Не помня себя, он начал царапать не сгибающимися синюшными пальцами обои.

Орган выл и стонал тысячами голосов в унисон.

– А знаешь, почему ты его слышишь? – вдруг раздался в голове у Эрика спокойный глас деда. – Всё потому, что они, так сказать, твои родственники, браться по высохшей крови – вы все мертвы!

Не может быть!

Тут он осознал, что все люди, все кого он встречал так или иначе в разных местах представлялись ему нечёткими силуэтами с вовсе уж смазанными кисточкой усталого художника лицами. Все, кроме деда.

Эрик всхлипнул и нажал сильнее, и из-под обоев потекла кровь. Но она не принадлежала ему, он в остервенении драл когтями тонкую кожуру бумаги, а затем цемент под ней, именно тот и кровоточил.

Оставляя полосу за полосой прорех в стенах постылого дома-ловушки он всё драл и драл, и текла кровь.

Вконец обессилив, Эрик тяжело опустился на колени в лужу бордовой тягучей жидкости. И хор мёртвых поведал ему развязку той истории…

С воем низкочастотным и гулом пришло понимание, словно взорвались плотины в зашоренном мозгу.

Она звонила на мобильный Эрика и всячески, как обычно, поносила его, но в этот раз в каждодневных истериках супруги прозвучала новая резкая, как порвавшаяся струна, нотка.
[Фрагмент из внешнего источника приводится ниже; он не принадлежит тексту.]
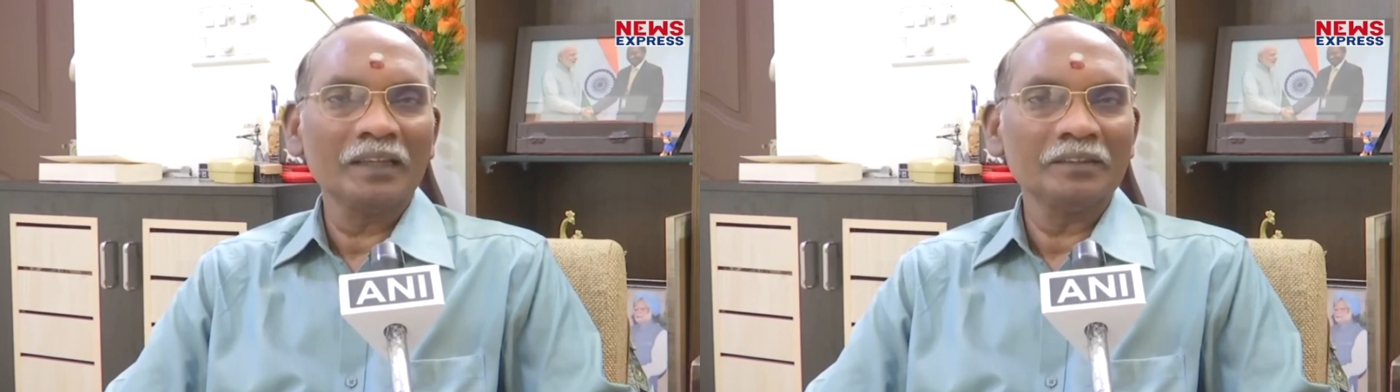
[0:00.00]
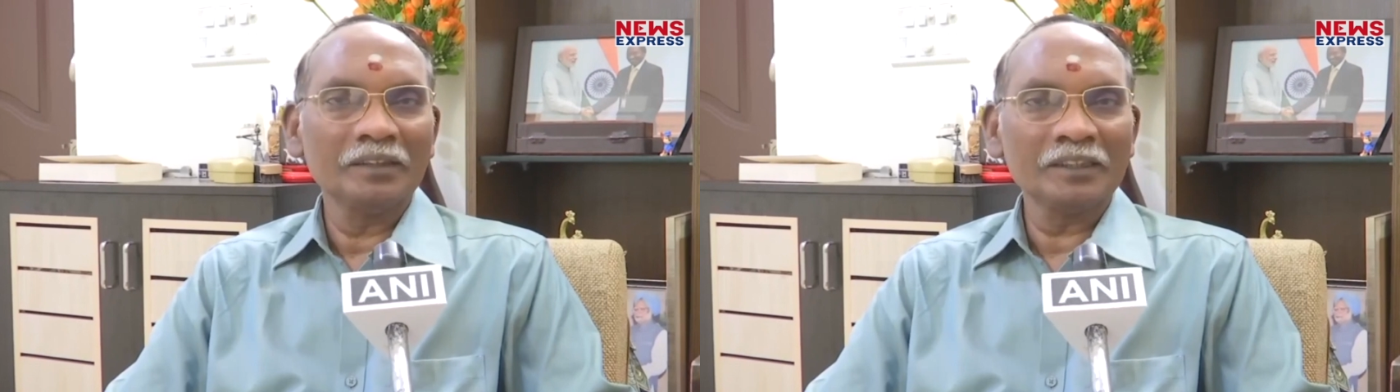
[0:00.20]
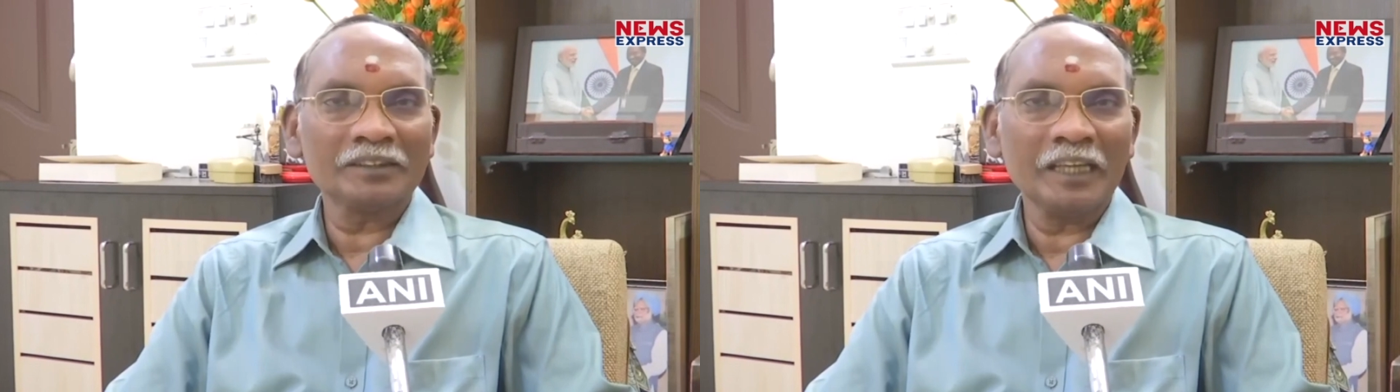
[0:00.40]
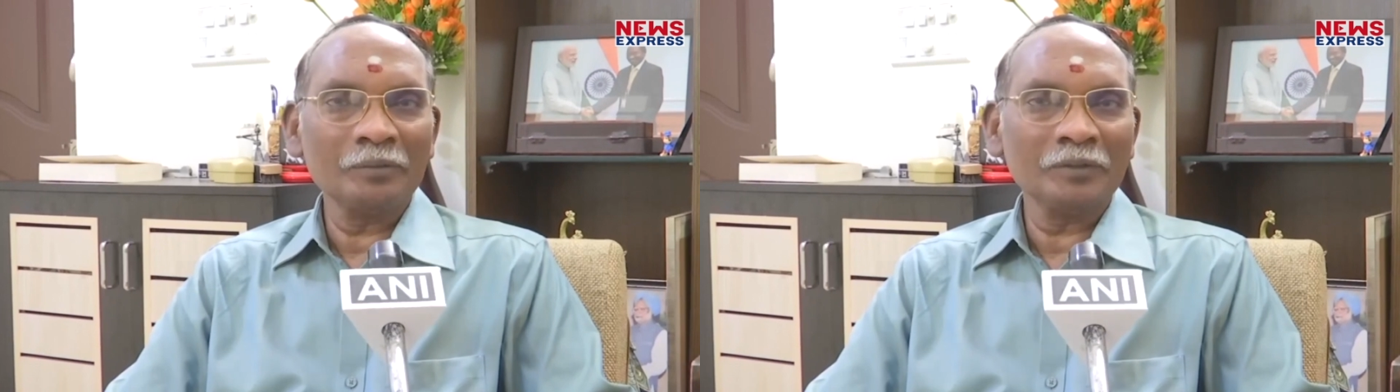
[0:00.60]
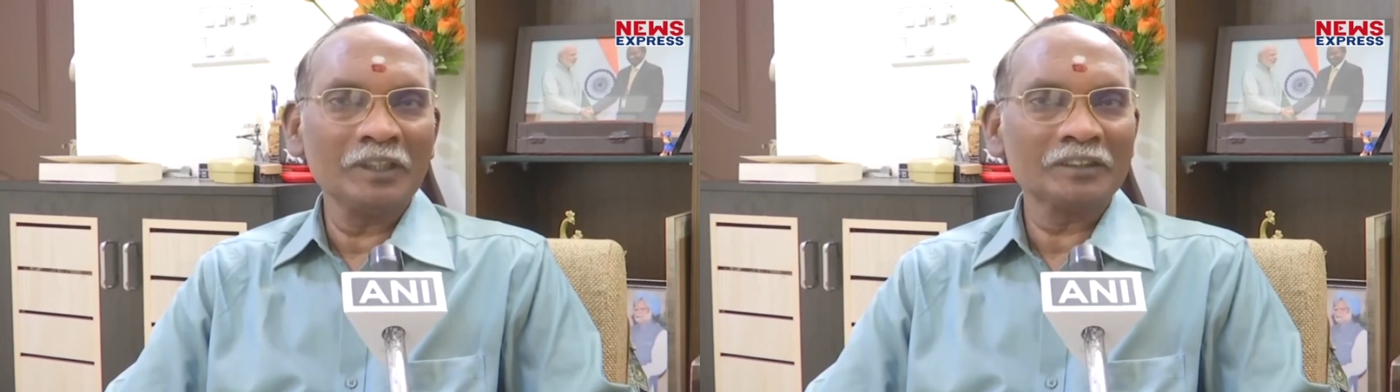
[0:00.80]
This
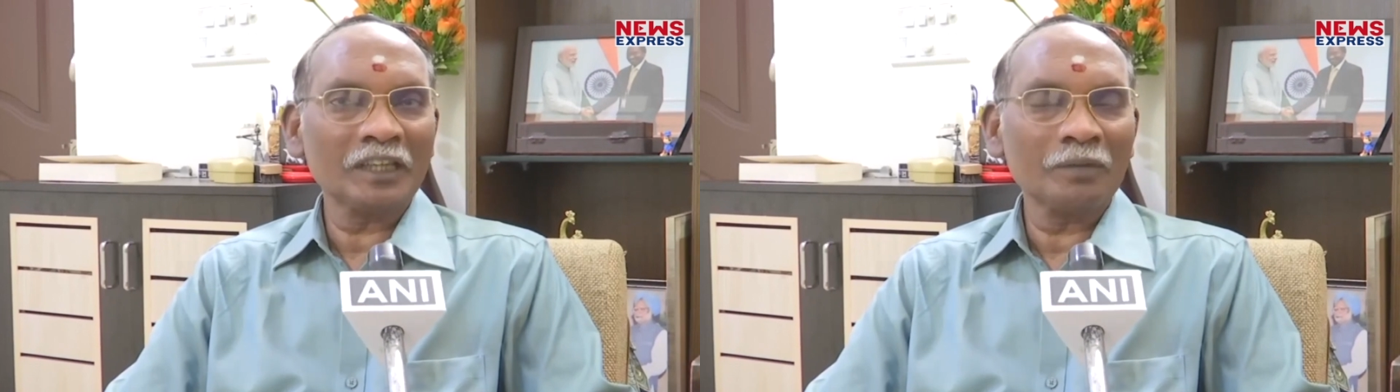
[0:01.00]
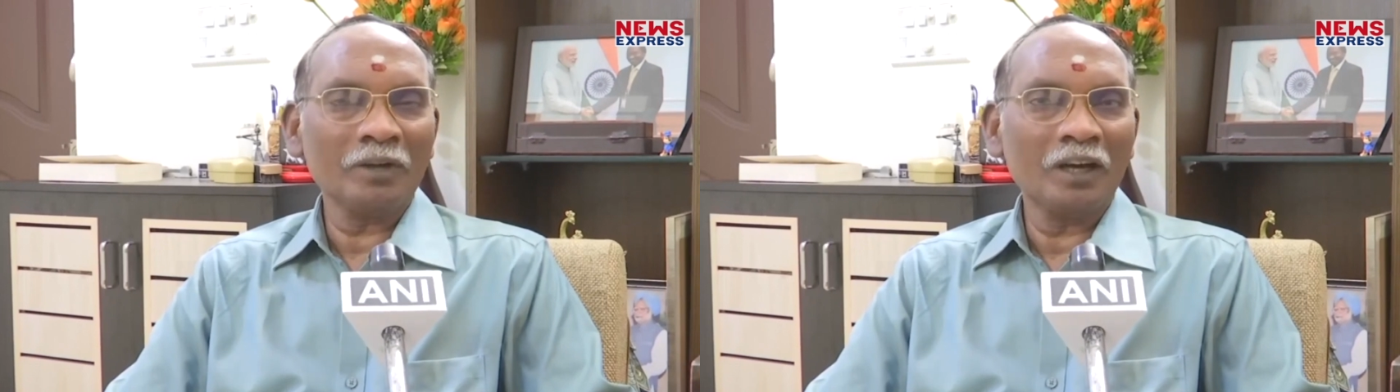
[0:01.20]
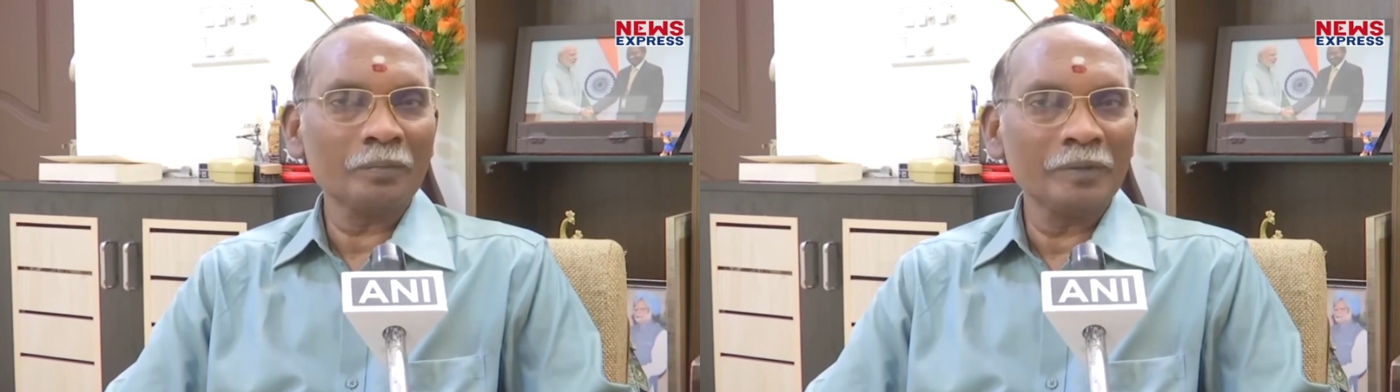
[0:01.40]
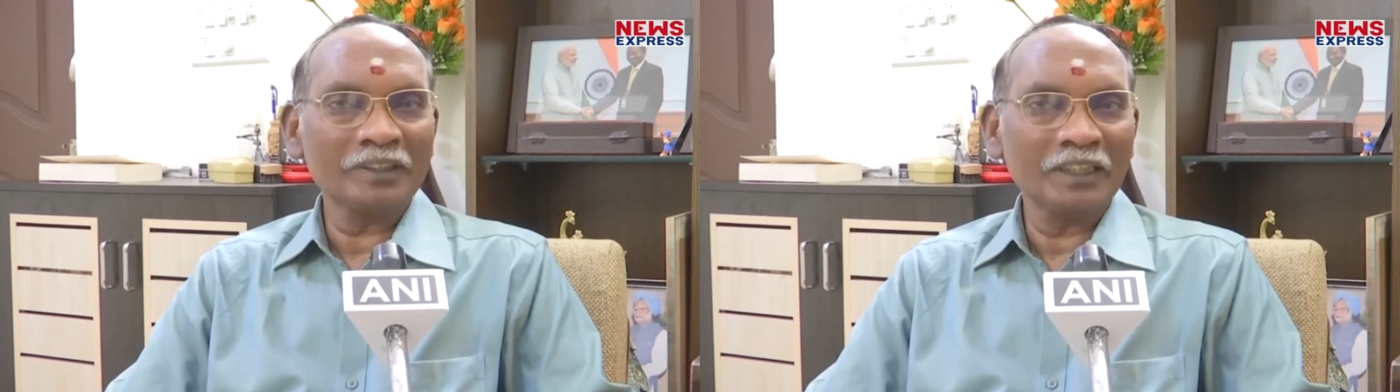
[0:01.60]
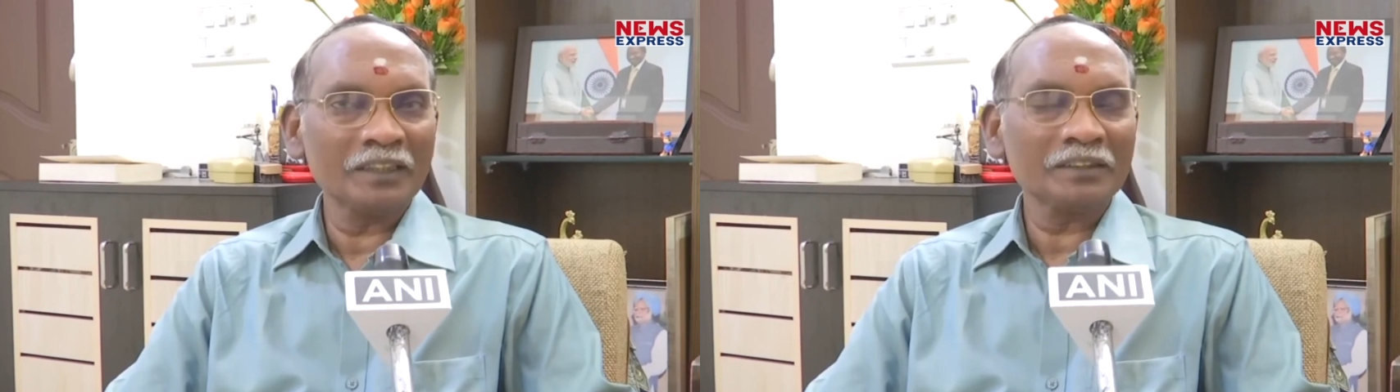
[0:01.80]
time, instead of
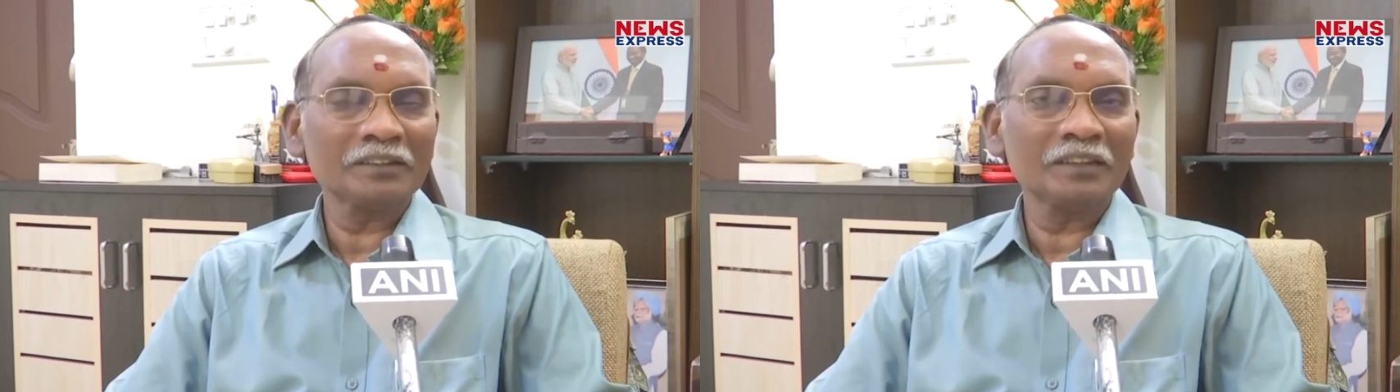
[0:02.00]
orbiter,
По её словам выходило, что ей настолько осточертела такая вот жизнь, что вот прямо сейчас она готова броситься под колёса первой проезжающей машины. В другой раз это был поезд, когда, стоя на перроне, она уже готовилась сделать шаг навстречу. Она очень хорошо знала, что, не смотря на презрение к собственному полурастительному существованию, фактически потери живой дочери и отсутствию уже давно нормальных отношений, он всё ещё продолжал любить её. А ещё он так удачно верил в Бога, и просто не простит себе, если на его совесть ляжет ещё и такая вина. Посему, когда по прошествии месяца он всё ещё оставался обузой, ему был поставлен следующий ультиматум: он оставляет квартиру ей и уходит в монастырь, замаливать грехи, ведь суть их его болезнь; иначе она кончает жизнь самоубийством, а дочку отправит перед этим на свою историческую родину, в зону отчуждения, подвергшуюся в своё злосчастное время радиоактивному заражению после Чернобыльской катастрофы, когда на землю пала звезда и имя ей было – полынь. Там всё ещё проживали её порядком деградировавшие родители, да, дескать, пусть она там и сгниёт заживо с ними, назло ему, бесполезному уроду.